フィルムヒーター

フィルムヒーターとは

フィルムヒーターは面状発熱体の一種で、金属の抵抗発熱を利用したヒーターです。 発熱体となる金属は非常に薄く、その発熱体を絶縁する為の絶縁フィルムで挟まれた形で構成されます。
その構造から、従来のヒーターでは不可能であった極薄化、柔軟性を持っており、近年では多くの産業分野で活用され始めています。
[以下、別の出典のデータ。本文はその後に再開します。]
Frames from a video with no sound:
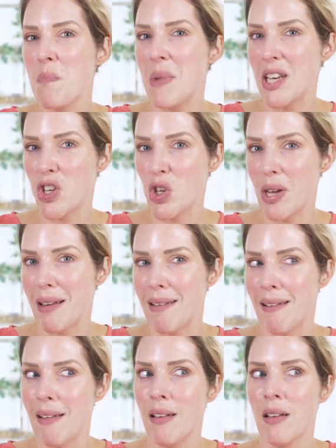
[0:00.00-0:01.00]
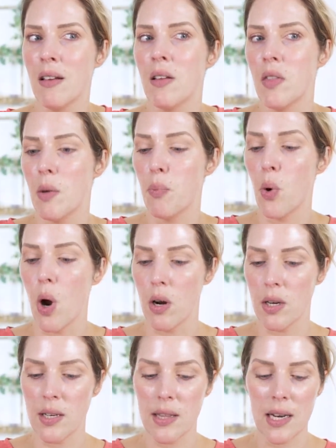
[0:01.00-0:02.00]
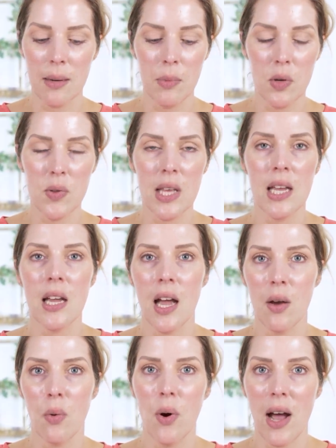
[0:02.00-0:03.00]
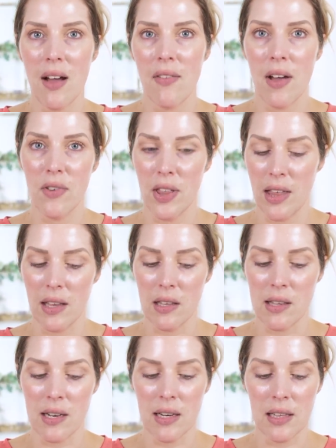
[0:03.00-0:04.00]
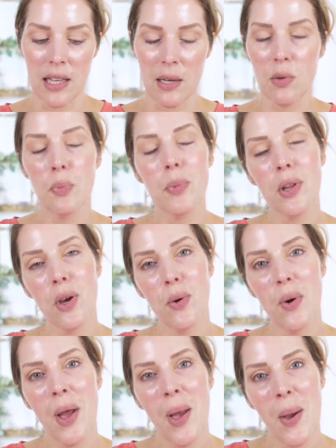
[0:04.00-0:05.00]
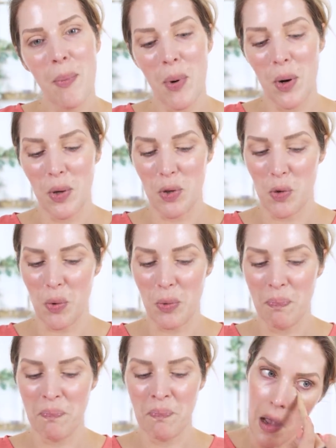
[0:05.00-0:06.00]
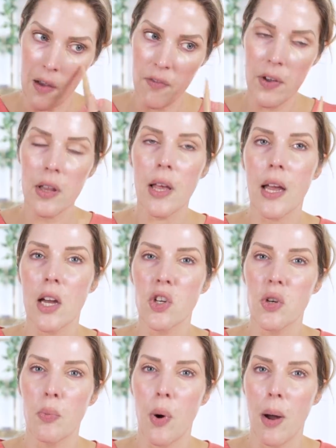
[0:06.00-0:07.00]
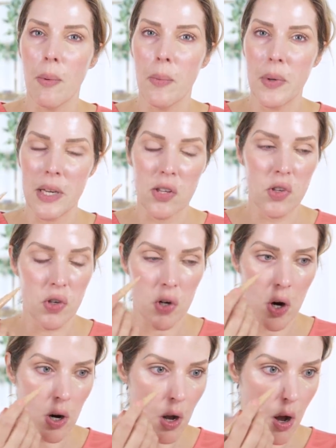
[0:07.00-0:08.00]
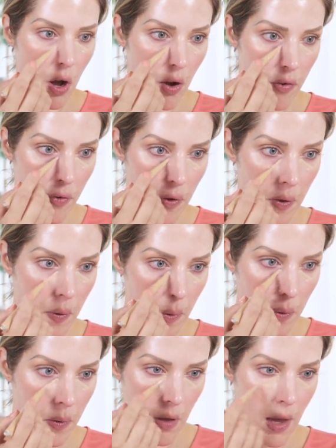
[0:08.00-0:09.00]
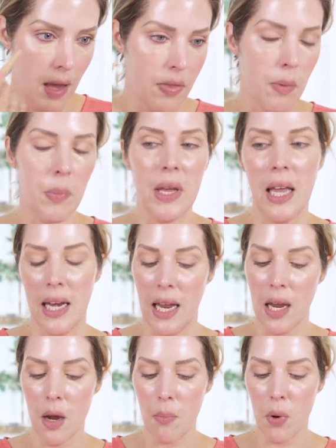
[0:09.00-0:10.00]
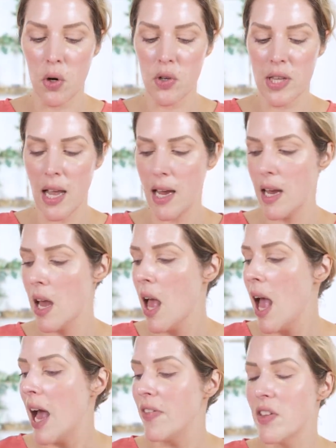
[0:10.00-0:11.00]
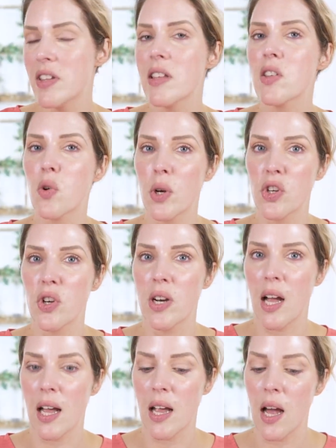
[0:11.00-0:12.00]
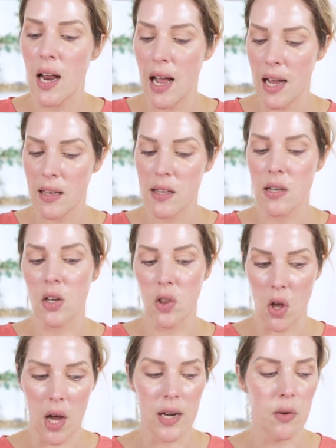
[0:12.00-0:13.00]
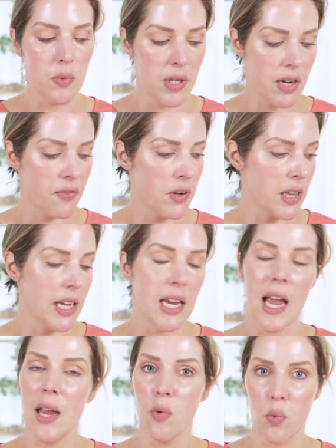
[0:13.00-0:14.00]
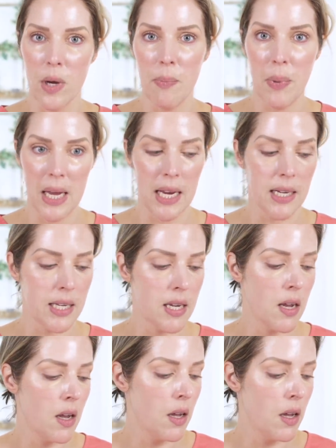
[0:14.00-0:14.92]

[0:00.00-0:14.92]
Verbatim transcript: mention the product that I'm using, I will have everything listed and linked below per usual. I feel like I should probably start off at the beginning per se. And this is a question I got asked a lot. It was definitely a repeat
使用する絶縁フィルムの材質によって、様々な付加性能
を与える事ができ、構造が簡単な事から安価であることも特徴となっています。

フィルムヒーターの使用用途

柔軟性を活かし、小型タンクや容器へ貼り付けての加熱や、高い均熱性を活かす為に金属プレートで挟み込んだ熱板、アンテナや屋外センサー等の設備向け融雪用途、屋外配管の凍結防止、
スポット使用での各種暖房器具、動物飼育環境での局所温調など、幅広く用いられています。 発熱体をITO(酸化インジウムスズ)蒸着で形成したフィルムヒーターは透過率が非常に高く、
自動車や鉄道、飛行機等の操縦席窓の融雪、防曇にも用いられます。

フィルムヒーターの原理

アルミニウムやステンレス、などの薄箔(10~50μm程度)を発熱体とし、エッチングや抜き型でパターン形状に抜き出し、そのパターンを絶縁体となる樹脂フィルムで挟み込んで製作します。
パターンは一筆書き様に描かれ、そのパターン全長と断面積、素材の固有抵抗値でヒータ全体の発熱容量が定義されます。 パターンの開始点、終了点には電圧を印加する為の端子を
ハトメなどで設け、そこへリード線などを取り付けます。 絶縁フィルムにはポリイミドフィルムPETフィルム、フッ素樹脂フィルムなどが用いられ、使用用途や環境によりフィルム材質を選定
します。 フィルムヒーターは面状の発熱パターンを自由度高く設計できるため、加熱したいエリアや形状に合わせて製作する事ができ、その為に高い均熱性を有している点や、絶縁体となる
フィルム自体の熱容量が低い事から、高い急速昇降温性能、追従性能が利点となりますが、発熱体が薄く、絶縁フィルムの耐熱性能も影響し、あまり高温での運転は出来ません。最高使用温度
は使用している絶縁フィルムに依存する事が多いです。